## Required action
What is needed is an exact copy of the lines from the one containing "[5:49.81-5:50.11]" through the last line of the records, with no pictures.

## Information supplied
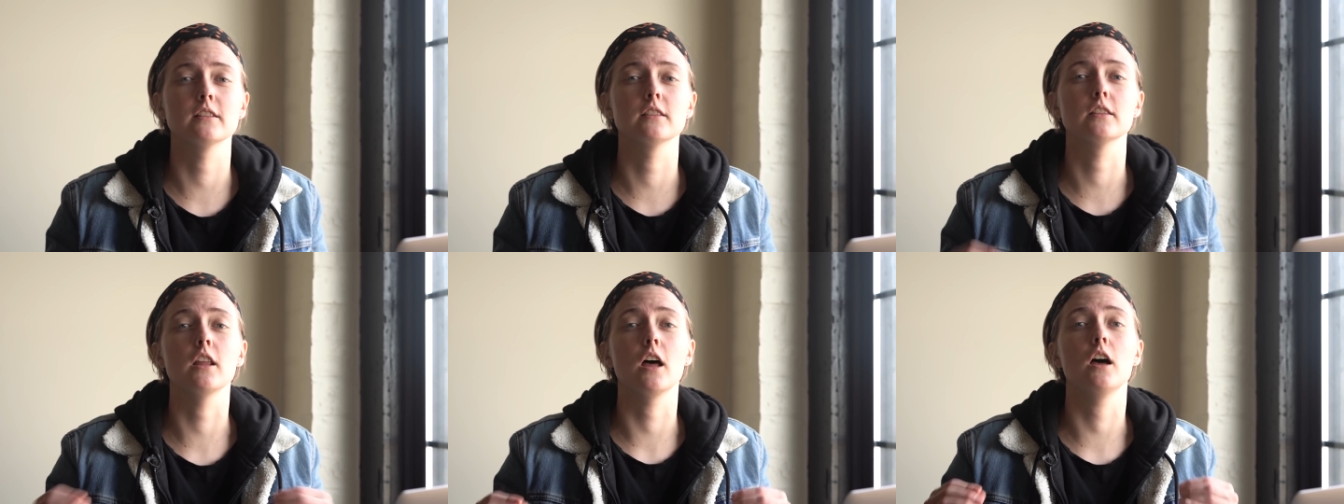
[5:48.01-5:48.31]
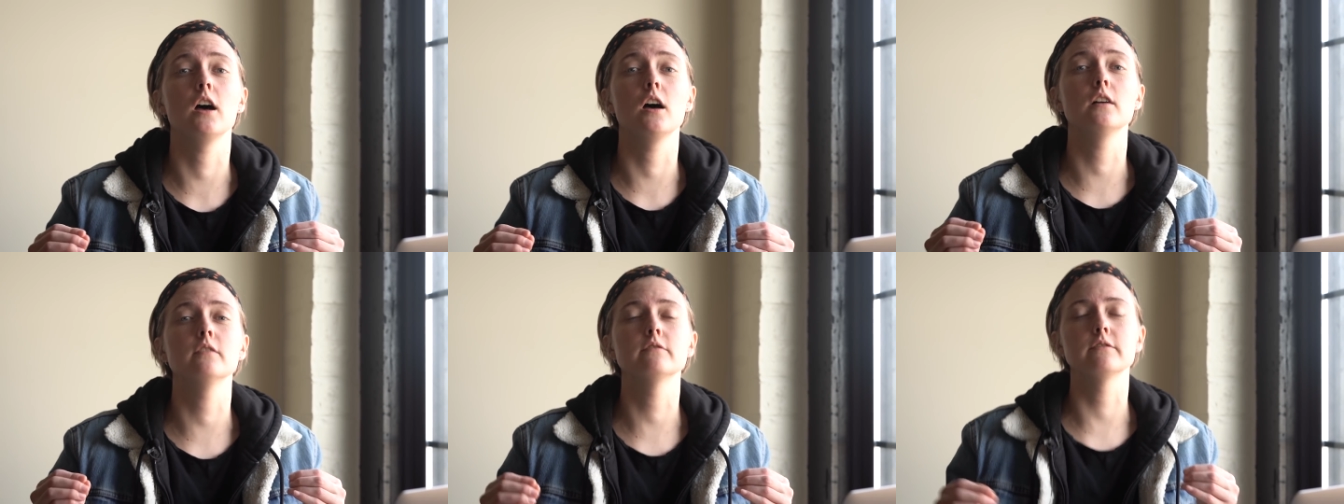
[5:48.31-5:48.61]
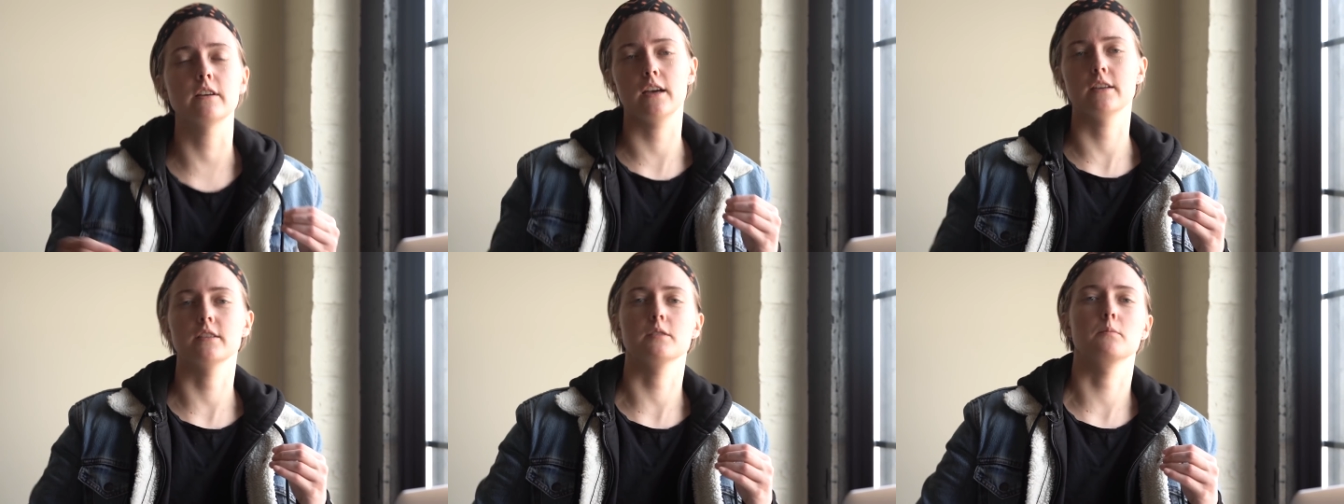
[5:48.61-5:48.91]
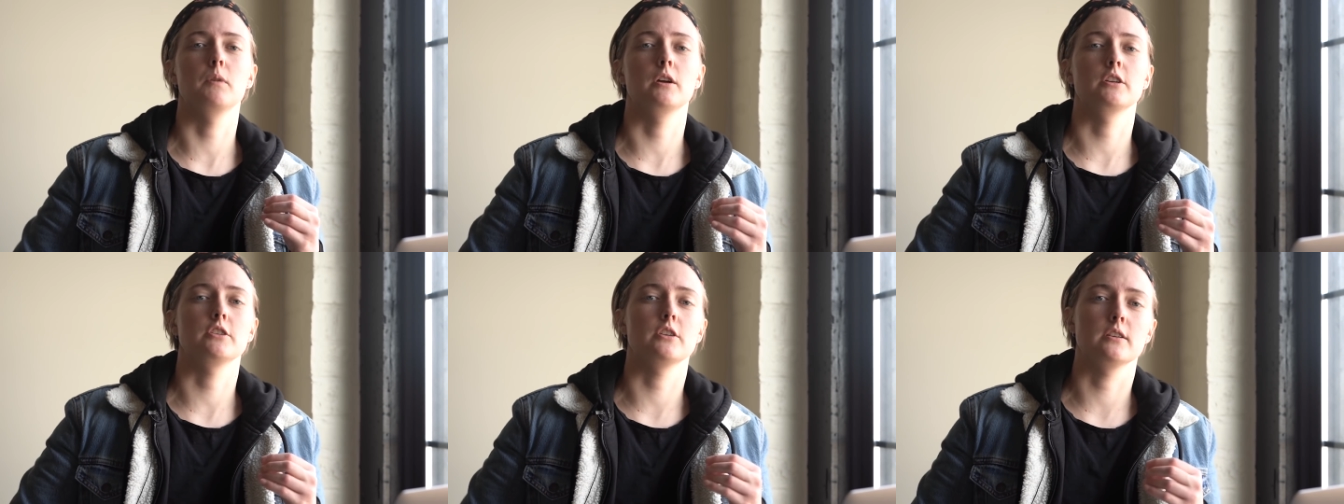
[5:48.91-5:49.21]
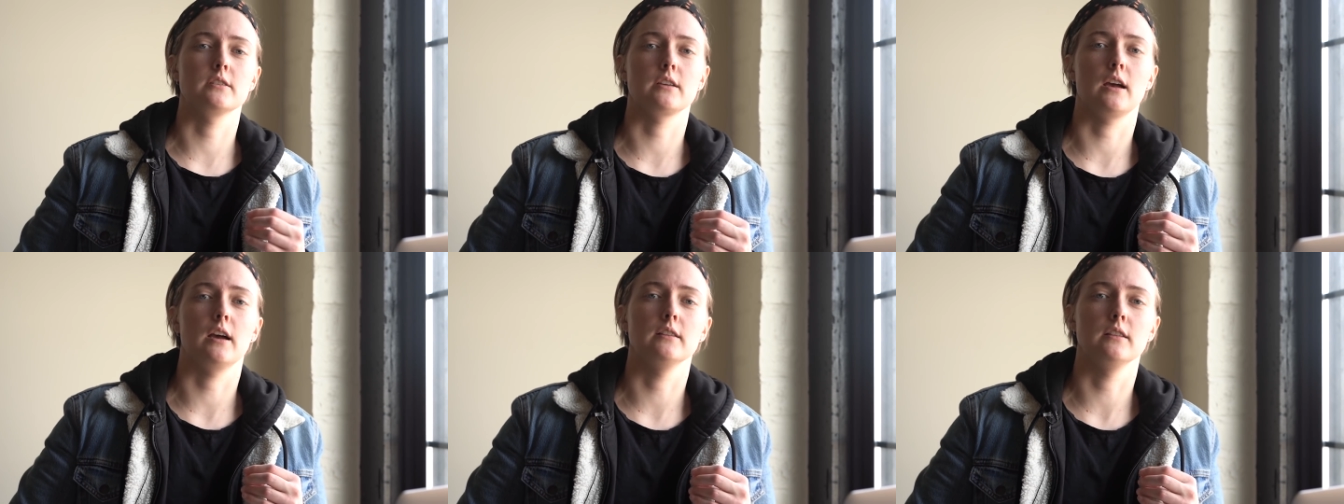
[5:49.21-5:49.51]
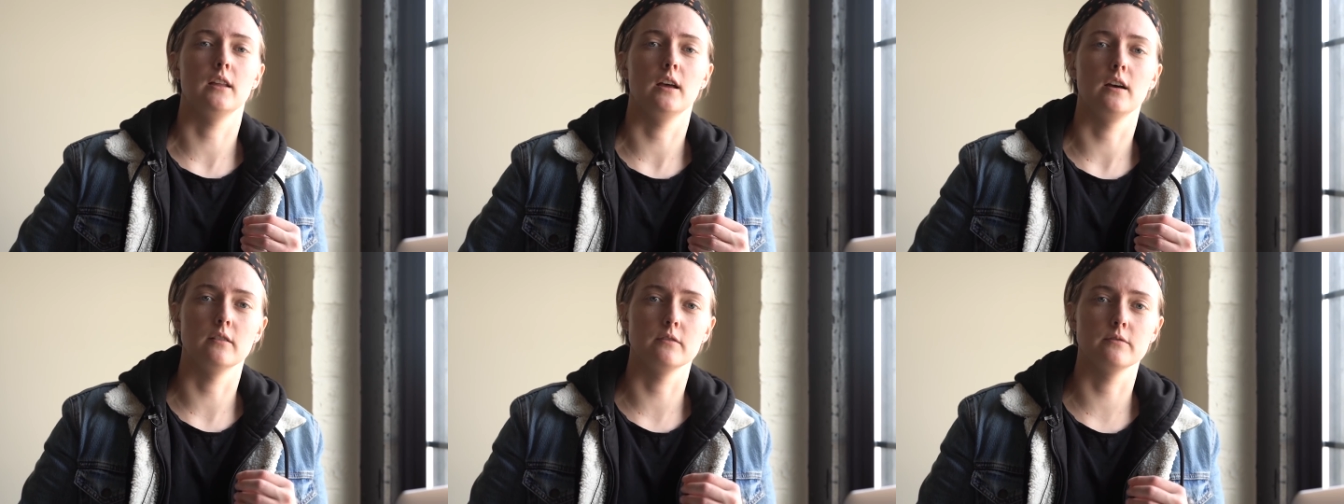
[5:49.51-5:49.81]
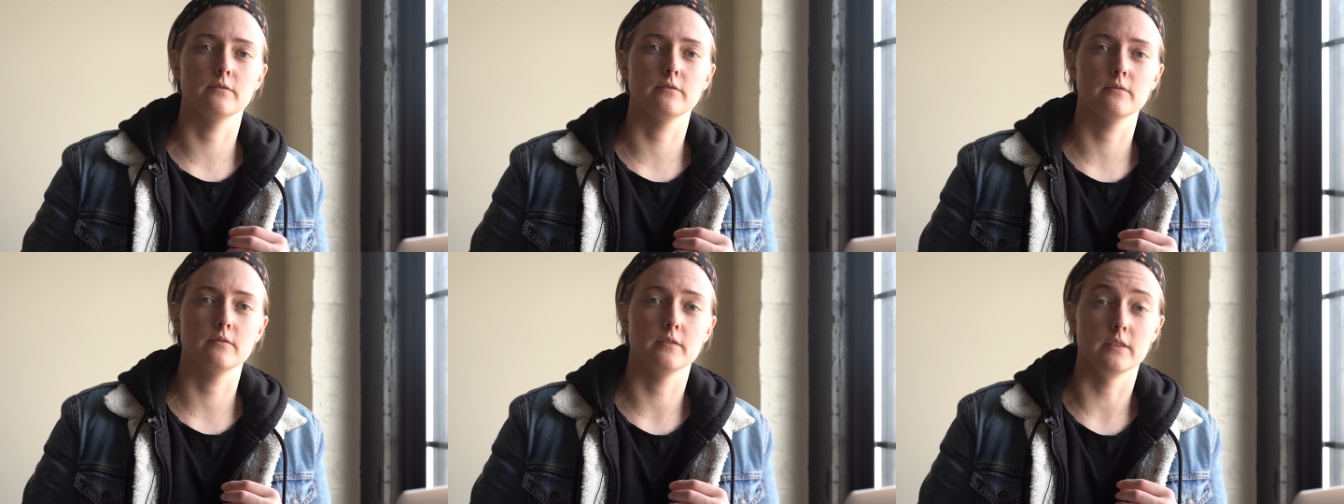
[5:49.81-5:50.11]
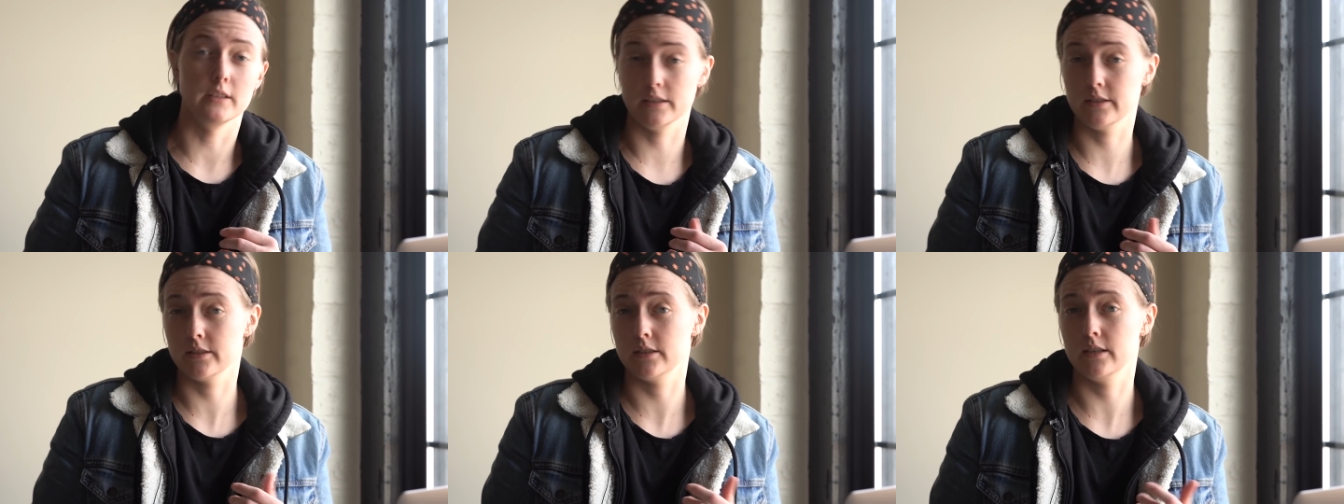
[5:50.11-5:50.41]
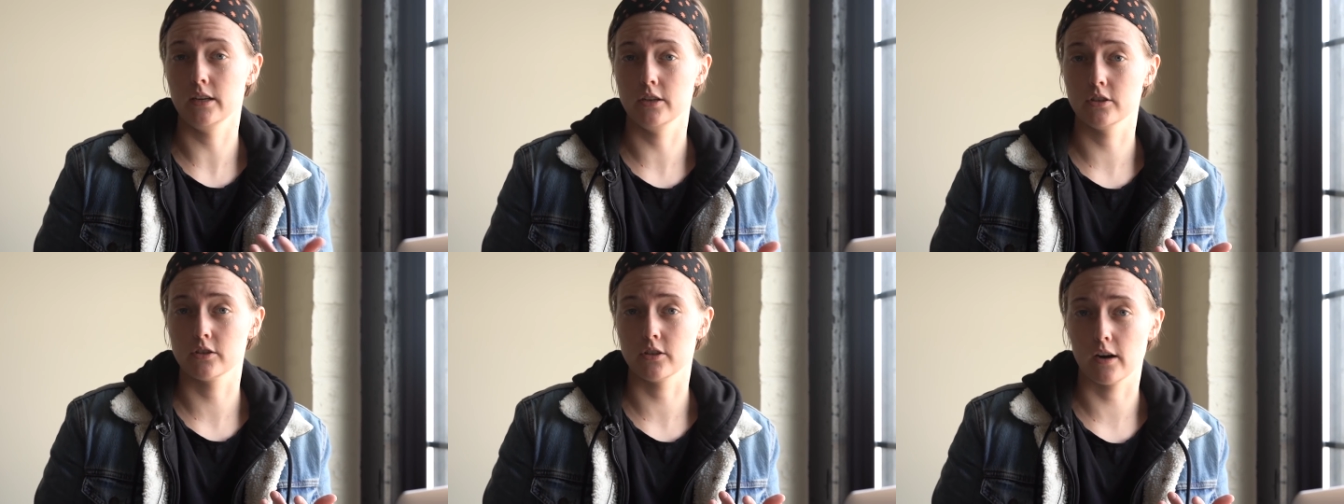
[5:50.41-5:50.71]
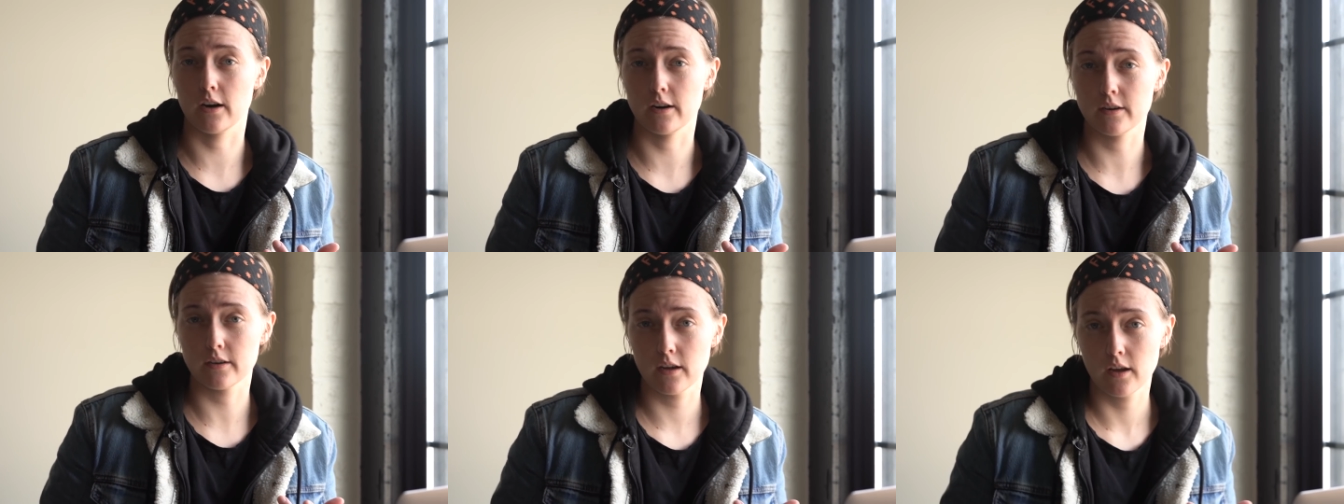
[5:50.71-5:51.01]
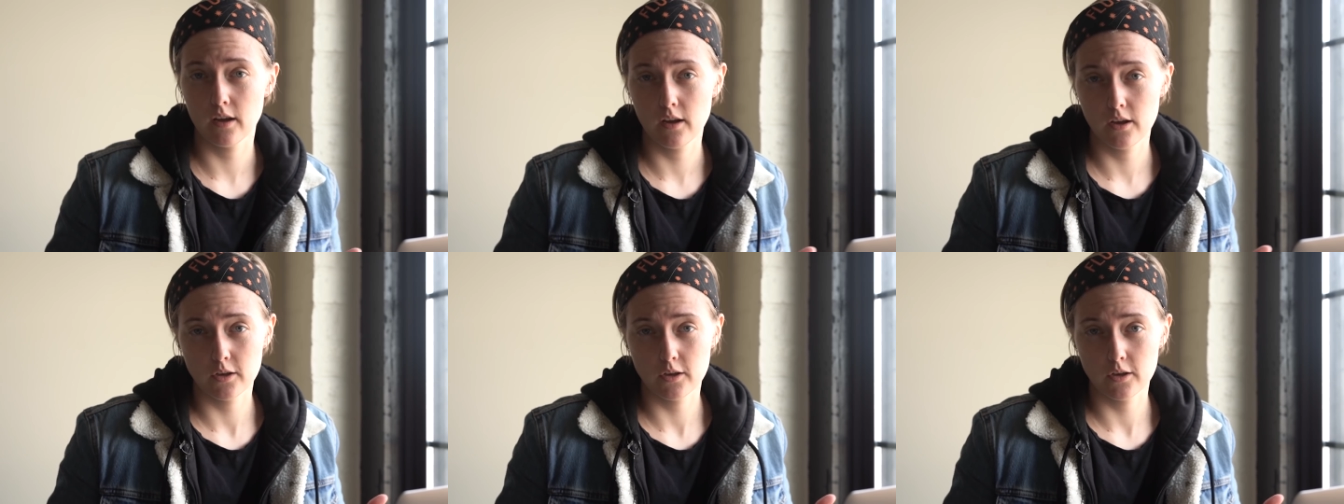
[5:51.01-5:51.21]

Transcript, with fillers: love as much as I love this t-shirt.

## Reply to the exercise
[5:49.81-5:50.11]
[5:50.11-5:50.41]
[5:50.41-5:50.71]
[5:50.71-5:51.01]
[5:51.01-5:51.21]

Transcript, with fillers: love as much as I love this t-shirt.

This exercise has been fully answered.